Theresa war verwirrt. Fand Hansen das etwa witzig? So hatte sie sich das erste persönliche Gespräch mit ihm jedenfalls nicht vorgestellt.

»Das heißt, Sie wissen auch nicht, wo er ist?«, fragte sie.

»Nein«, erwiderte der alte Mann und schüttelte seinen kahlen Kopf, »das heißt, dass es mich einen feuchten Schiet kümmert, wo der Junge sich herumtreibt.«

»Machen Sie sich denn gar keine Sorgen um Ihren Sohn?«, hakte Theresa nach und spürte, wie ihr Herzschlag sich beschleunigte.

Hansen sah ihr herausfordernd in die Augen und strich sich mit der Hand durch den langen Bart. Immer noch lag der Anflug eines zynischen Grinsens auf seinen Lippen. »Mein Sohn wird sicher irgendwo seinem neuesten Hirngespinst hinterherjagen. Das scheint ja mittlerweile seine Hauptbeschäftigung zu sein. Seit euresgleichen ihm den Floh ins Ohr gesetzt hat, dass ehrliche Arbeit nicht gut genug für ihn ist, will er ja plötzlich lieber anderer Leute Klaviere verkaufen, statt selbst welche zu bauen.«

»Unseresgleichen?«, entgegnete Theresa fragend. »Ich versuche nur zu helfen.
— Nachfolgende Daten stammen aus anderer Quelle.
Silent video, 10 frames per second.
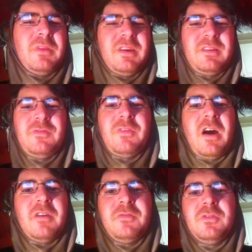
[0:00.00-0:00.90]
I'm like
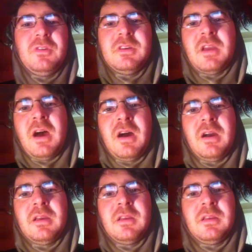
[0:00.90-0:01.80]
5 foot
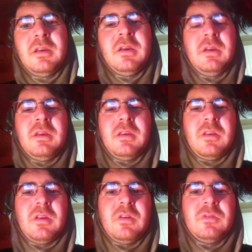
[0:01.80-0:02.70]
nine,
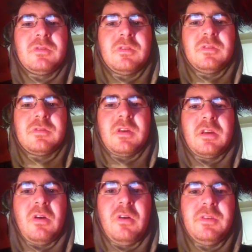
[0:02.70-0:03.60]
you know, so it's
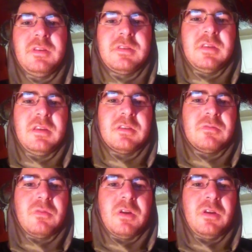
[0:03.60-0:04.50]
like all these
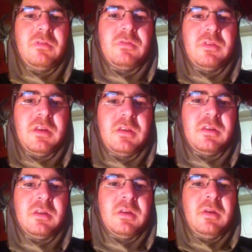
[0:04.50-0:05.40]
things where you think
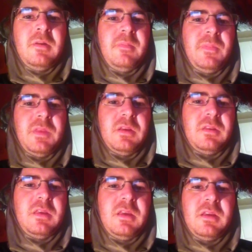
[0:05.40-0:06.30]

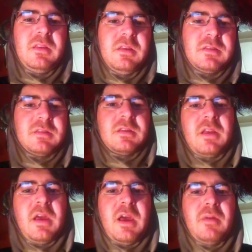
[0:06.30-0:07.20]
this is
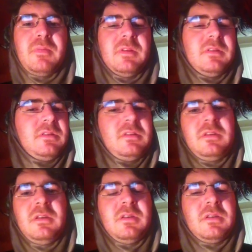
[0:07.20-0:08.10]
going to happen,
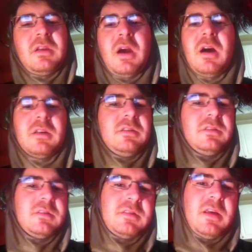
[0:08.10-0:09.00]
God
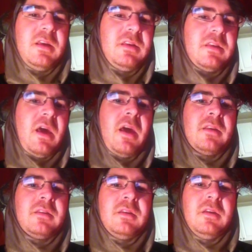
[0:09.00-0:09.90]
can just take
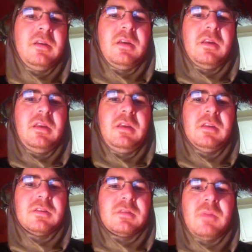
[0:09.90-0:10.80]
that, and he
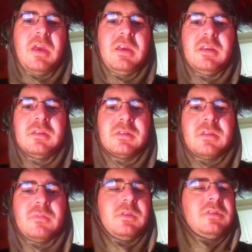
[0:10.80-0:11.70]
can just make it into
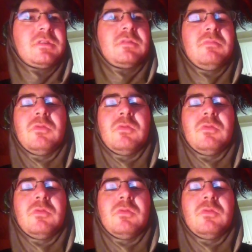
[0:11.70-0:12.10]
something just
Bitte hören Sie mich doch wenigstens an.«

»Ich habe genug gehört«, schnappte der alte Hansen, auf dessen gerötetem Gesicht nun einige pochende Adern hervortraten. »Jetzt, wirst du erst einmal mir zuhören, Mädchen.« Der klobige Zeigefinger seiner rechten Hand schnellte vor und zeigte zitternd auf Theresa. »Du hast vielleicht Nerven. Ich sehe dich zum ersten Mal in meinem Leben. Und dann erscheinst du hier, störst mich bei der Arbeit und denkst, ich würde alles stehen und liegen lassen?«

Theresa spürte, wie ihr das Blut in den Kopf stieg. Sie war von seiner heftigen Reaktion zu sehr überrumpelt, um etwas zu erwidern.